• _WHAT YOU SHOULD DO_
Every entry must be duplicated precisely as written.

(DATA SHOWN begins)

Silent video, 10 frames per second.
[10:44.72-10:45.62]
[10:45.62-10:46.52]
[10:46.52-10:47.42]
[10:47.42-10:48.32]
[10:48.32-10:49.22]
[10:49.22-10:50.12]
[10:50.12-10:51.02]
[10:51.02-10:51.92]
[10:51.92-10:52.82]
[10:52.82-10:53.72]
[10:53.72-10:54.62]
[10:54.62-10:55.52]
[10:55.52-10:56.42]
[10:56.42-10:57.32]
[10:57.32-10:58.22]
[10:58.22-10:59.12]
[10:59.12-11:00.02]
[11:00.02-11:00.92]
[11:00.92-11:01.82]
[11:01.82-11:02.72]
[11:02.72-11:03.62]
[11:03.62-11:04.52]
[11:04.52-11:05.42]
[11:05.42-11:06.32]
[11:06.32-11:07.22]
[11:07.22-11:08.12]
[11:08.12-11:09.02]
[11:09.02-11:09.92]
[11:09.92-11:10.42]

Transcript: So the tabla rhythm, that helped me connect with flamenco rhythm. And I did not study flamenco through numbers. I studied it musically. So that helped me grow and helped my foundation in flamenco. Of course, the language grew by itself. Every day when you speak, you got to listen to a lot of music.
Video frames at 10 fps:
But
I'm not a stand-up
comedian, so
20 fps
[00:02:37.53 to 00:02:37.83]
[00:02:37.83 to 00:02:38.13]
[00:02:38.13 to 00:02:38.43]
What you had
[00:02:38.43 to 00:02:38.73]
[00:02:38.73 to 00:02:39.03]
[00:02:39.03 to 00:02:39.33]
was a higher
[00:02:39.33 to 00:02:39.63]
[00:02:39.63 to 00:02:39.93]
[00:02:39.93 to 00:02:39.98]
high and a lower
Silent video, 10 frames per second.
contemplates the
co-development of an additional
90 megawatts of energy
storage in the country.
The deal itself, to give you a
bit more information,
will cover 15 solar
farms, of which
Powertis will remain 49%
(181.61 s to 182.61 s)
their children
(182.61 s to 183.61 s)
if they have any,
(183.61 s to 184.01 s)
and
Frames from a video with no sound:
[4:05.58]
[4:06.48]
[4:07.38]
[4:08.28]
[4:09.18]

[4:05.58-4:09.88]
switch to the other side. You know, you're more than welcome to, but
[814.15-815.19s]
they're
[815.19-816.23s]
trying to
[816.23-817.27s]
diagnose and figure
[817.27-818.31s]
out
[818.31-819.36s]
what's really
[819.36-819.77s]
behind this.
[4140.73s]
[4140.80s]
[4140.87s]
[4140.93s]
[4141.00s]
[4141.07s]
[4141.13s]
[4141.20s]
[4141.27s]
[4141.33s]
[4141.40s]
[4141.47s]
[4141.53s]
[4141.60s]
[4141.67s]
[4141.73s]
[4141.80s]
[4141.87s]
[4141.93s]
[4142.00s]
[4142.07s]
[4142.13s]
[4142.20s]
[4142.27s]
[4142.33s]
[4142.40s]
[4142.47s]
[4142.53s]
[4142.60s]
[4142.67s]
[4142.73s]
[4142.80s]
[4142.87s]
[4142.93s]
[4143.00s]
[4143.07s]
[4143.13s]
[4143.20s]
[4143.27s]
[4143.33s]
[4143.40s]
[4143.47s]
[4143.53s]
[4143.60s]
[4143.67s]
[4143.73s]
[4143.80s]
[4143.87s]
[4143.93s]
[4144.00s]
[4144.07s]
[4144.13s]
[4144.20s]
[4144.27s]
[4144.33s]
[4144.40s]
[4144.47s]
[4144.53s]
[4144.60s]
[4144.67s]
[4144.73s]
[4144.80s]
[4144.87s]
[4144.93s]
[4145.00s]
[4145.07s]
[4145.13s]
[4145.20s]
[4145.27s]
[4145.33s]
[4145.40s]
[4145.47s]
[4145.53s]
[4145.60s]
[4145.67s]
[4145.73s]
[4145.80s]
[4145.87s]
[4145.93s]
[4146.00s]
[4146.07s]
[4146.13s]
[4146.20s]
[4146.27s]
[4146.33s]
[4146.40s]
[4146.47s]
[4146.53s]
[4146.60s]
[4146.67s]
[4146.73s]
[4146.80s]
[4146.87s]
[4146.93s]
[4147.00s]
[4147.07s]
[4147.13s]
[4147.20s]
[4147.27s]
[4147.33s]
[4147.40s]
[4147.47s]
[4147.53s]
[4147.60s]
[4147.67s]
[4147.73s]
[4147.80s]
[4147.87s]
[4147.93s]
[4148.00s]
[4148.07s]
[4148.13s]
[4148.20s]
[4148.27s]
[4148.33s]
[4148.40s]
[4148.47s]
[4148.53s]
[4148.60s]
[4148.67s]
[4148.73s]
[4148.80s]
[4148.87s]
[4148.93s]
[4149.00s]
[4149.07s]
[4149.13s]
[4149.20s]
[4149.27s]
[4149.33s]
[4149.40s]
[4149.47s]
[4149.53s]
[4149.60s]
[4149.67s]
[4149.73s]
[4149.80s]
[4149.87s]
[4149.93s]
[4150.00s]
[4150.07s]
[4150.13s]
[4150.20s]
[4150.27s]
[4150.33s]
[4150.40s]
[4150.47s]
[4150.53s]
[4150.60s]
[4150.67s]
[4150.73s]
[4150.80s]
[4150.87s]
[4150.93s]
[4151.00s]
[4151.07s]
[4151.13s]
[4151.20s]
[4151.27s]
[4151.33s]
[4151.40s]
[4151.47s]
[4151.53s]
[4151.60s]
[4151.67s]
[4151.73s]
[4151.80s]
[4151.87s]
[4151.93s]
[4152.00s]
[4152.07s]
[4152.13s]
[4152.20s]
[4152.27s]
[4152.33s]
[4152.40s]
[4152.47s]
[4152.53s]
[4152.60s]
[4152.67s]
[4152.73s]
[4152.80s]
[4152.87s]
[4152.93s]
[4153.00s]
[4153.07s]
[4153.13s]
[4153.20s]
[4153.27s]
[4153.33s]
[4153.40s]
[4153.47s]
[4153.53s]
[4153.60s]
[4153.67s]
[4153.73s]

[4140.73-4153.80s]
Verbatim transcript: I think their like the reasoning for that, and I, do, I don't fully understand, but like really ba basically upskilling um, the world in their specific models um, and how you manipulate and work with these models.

(DATA SHOWN ends)

• _RESPONSE TO THIS EXERCISE_
Silent video, 10 frames per second.
[10:44.72-10:45.62]
[10:45.62-10:46.52]
[10:46.52-10:47.42]
[10:47.42-10:48.32]
[10:48.32-10:49.22]
[10:49.22-10:50.12]
[10:50.12-10:51.02]
[10:51.02-10:51.92]
[10:51.92-10:52.82]
[10:52.82-10:53.72]
[10:53.72-10:54.62]
[10:54.62-10:55.52]
[10:55.52-10:56.42]
[10:56.42-10:57.32]
[10:57.32-10:58.22]
[10:58.22-10:59.12]
[10:59.12-11:00.02]
[11:00.02-11:00.92]
[11:00.92-11:01.82]
[11:01.82-11:02.72]
[11:02.72-11:03.62]
[11:03.62-11:04.52]
[11:04.52-11:05.42]
[11:05.42-11:06.32]
[11:06.32-11:07.22]
[11:07.22-11:08.12]
[11:08.12-11:09.02]
[11:09.02-11:09.92]
[11:09.92-11:10.42]

Transcript: So the tabla rhythm, that helped me connect with flamenco rhythm. And I did not study flamenco through numbers. I studied it musically. So that helped me grow and helped my foundation in flamenco. Of course, the language grew by itself. Every day when you speak, you got to listen to a lot of music.
Video frames at 10 fps:
But
I'm not a stand-up
comedian, so
20 fps
[00:02:37.53 to 00:02:37.83]
[00:02:37.83 to 00:02:38.13]
[00:02:38.13 to 00:02:38.43]
What you had
[00:02:38.43 to 00:02:38.73]
[00:02:38.73 to 00:02:39.03]
[00:02:39.03 to 00:02:39.33]
was a higher
[00:02:39.33 to 00:02:39.63]
[00:02:39.63 to 00:02:39.93]
[00:02:39.93 to 00:02:39.98]
high and a lower
Silent video, 10 frames per second.
contemplates the
co-development of an additional
90 megawatts of energy
storage in the country.
The deal itself, to give you a
bit more information,
will cover 15 solar
farms, of which
Powertis will remain 49%
(181.61 s to 182.61 s)
their children
(182.61 s to 183.61 s)
if they have any,
(183.61 s to 184.01 s)
and
Frames from a video with no sound:
[4:05.58]
[4:06.48]
[4:07.38]
[4:08.28]
[4:09.18]

[4:05.58-4:09.88]
switch to the other side. You know, you're more than welcome to, but
[814.15-815.19s]
they're
[815.19-816.23s]
trying to
[816.23-817.27s]
diagnose and figure
[817.27-818.31s]
out
[818.31-819.36s]
what's really
[819.36-819.77s]
behind this.
[4140.73s]
[4140.80s]
[4140.87s]
[4140.93s]
[4141.00s]
[4141.07s]
[4141.13s]
[4141.20s]
[4141.27s]
[4141.33s]
[4141.40s]
[4141.47s]
[4141.53s]
[4141.60s]
[4141.67s]
[4141.73s]
[4141.80s]
[4141.87s]
[4141.93s]
[4142.00s]
[4142.07s]
[4142.13s]
[4142.20s]
[4142.27s]
[4142.33s]
[4142.40s]
[4142.47s]
[4142.53s]
[4142.60s]
[4142.67s]
[4142.73s]
[4142.80s]
[4142.87s]
[4142.93s]
[4143.00s]
[4143.07s]
[4143.13s]
[4143.20s]
[4143.27s]
[4143.33s]
[4143.40s]
[4143.47s]
[4143.53s]
[4143.60s]
[4143.67s]
[4143.73s]
[4143.80s]
[4143.87s]
[4143.93s]
[4144.00s]
[4144.07s]
[4144.13s]
[4144.20s]
[4144.27s]
[4144.33s]
[4144.40s]
[4144.47s]
[4144.53s]
[4144.60s]
[4144.67s]
[4144.73s]
[4144.80s]
[4144.87s]
[4144.93s]
[4145.00s]
[4145.07s]
[4145.13s]
[4145.20s]
[4145.27s]
[4145.33s]
[4145.40s]
[4145.47s]
[4145.53s]
[4145.60s]
[4145.67s]
[4145.73s]
[4145.80s]
[4145.87s]
[4145.93s]
[4146.00s]
[4146.07s]
[4146.13s]
[4146.20s]
[4146.27s]
[4146.33s]
[4146.40s]
[4146.47s]
[4146.53s]
[4146.60s]
[4146.67s]
[4146.73s]
[4146.80s]
[4146.87s]
[4146.93s]
[4147.00s]
[4147.07s]
[4147.13s]
[4147.20s]
[4147.27s]
[4147.33s]
[4147.40s]
[4147.47s]
[4147.53s]
[4147.60s]
[4147.67s]
[4147.73s]
[4147.80s]
[4147.87s]
[4147.93s]
[4148.00s]
[4148.07s]
[4148.13s]
[4148.20s]
[4148.27s]
[4148.33s]
[4148.40s]
[4148.47s]
[4148.53s]
[4148.60s]
[4148.67s]
[4148.73s]
[4148.80s]
[4148.87s]
[4148.93s]
[4149.00s]
[4149.07s]
[4149.13s]
[4149.20s]
[4149.27s]
[4149.33s]
[4149.40s]
[4149.47s]
[4149.53s]
[4149.60s]
[4149.67s]
[4149.73s]
[4149.80s]
[4149.87s]
[4149.93s]
[4150.00s]
[4150.07s]
[4150.13s]
[4150.20s]
[4150.27s]
[4150.33s]
[4150.40s]
[4150.47s]
[4150.53s]
[4150.60s]
[4150.67s]
[4150.73s]
[4150.80s]
[4150.87s]
[4150.93s]
[4151.00s]
[4151.07s]
[4151.13s]
[4151.20s]
[4151.27s]
[4151.33s]
[4151.40s]
[4151.47s]
[4151.53s]
[4151.60s]
[4151.67s]
[4151.73s]
[4151.80s]
[4151.87s]
[4151.93s]
[4152.00s]
[4152.07s]
[4152.13s]
[4152.20s]
[4152.27s]
[4152.33s]
[4152.40s]
[4152.47s]
[4152.53s]
[4152.60s]
[4152.67s]
[4152.73s]
[4152.80s]
[4152.87s]
[4152.93s]
[4153.00s]
[4153.07s]
[4153.13s]
[4153.20s]
[4153.27s]
[4153.33s]
[4153.40s]
[4153.47s]
[4153.53s]
[4153.60s]
[4153.67s]
[4153.73s]

[4140.73-4153.80s]
Verbatim transcript: I think their like the reasoning for that, and I, do, I don't fully understand, but like really ba basically upskilling um, the world in their specific models um, and how you manipulate and work with these models.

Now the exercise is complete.